▶ REQUIREMENT:
If an entry contains a picture, leave the picture out and reproduce everything else in the records below exactly.

▶ EXTRACTED ENTRIES:
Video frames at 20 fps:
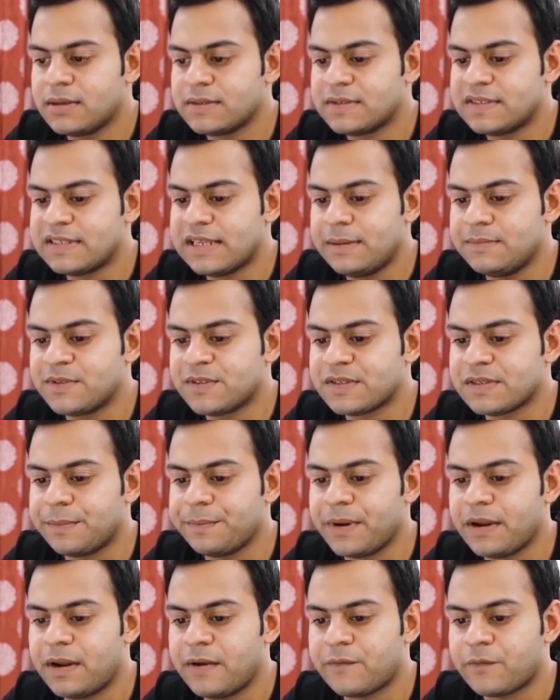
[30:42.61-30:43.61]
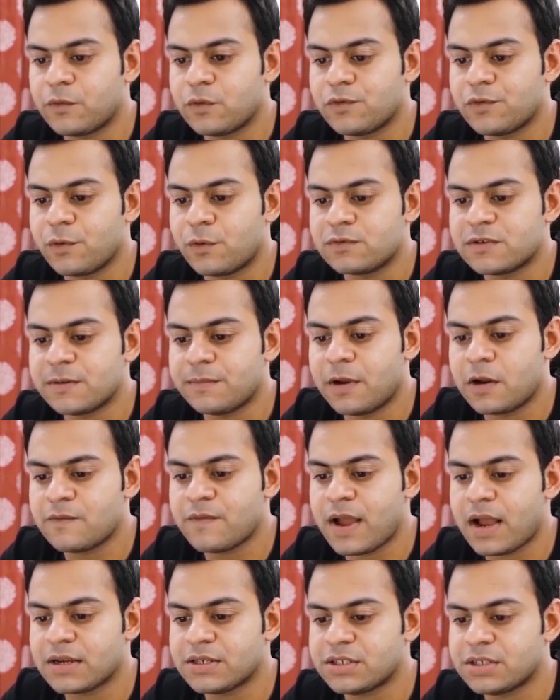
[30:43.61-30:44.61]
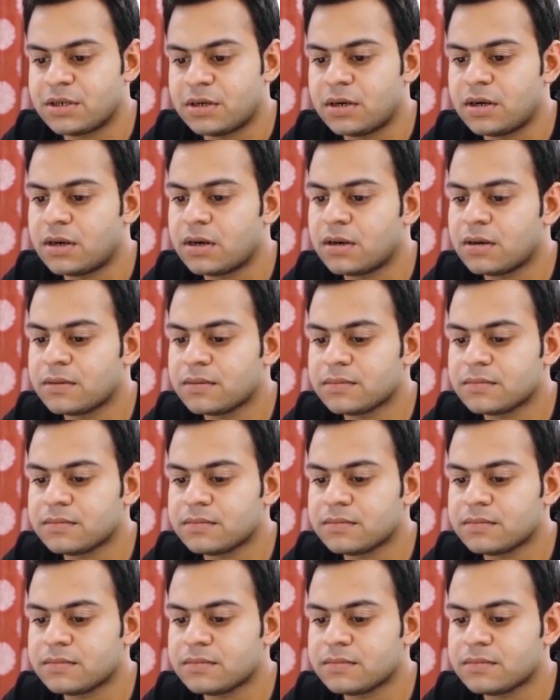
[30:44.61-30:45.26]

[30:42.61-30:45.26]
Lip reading: Seems simple enough to source and manufacture.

▶ RESULT OF THE EXERCISE:
Video frames at 20 fps:
[30:42.61-30:43.61]
[30:43.61-30:44.61]
[30:44.61-30:45.26]

[30:42.61-30:45.26]
Lip reading: Seems simple enough to source and manufacture.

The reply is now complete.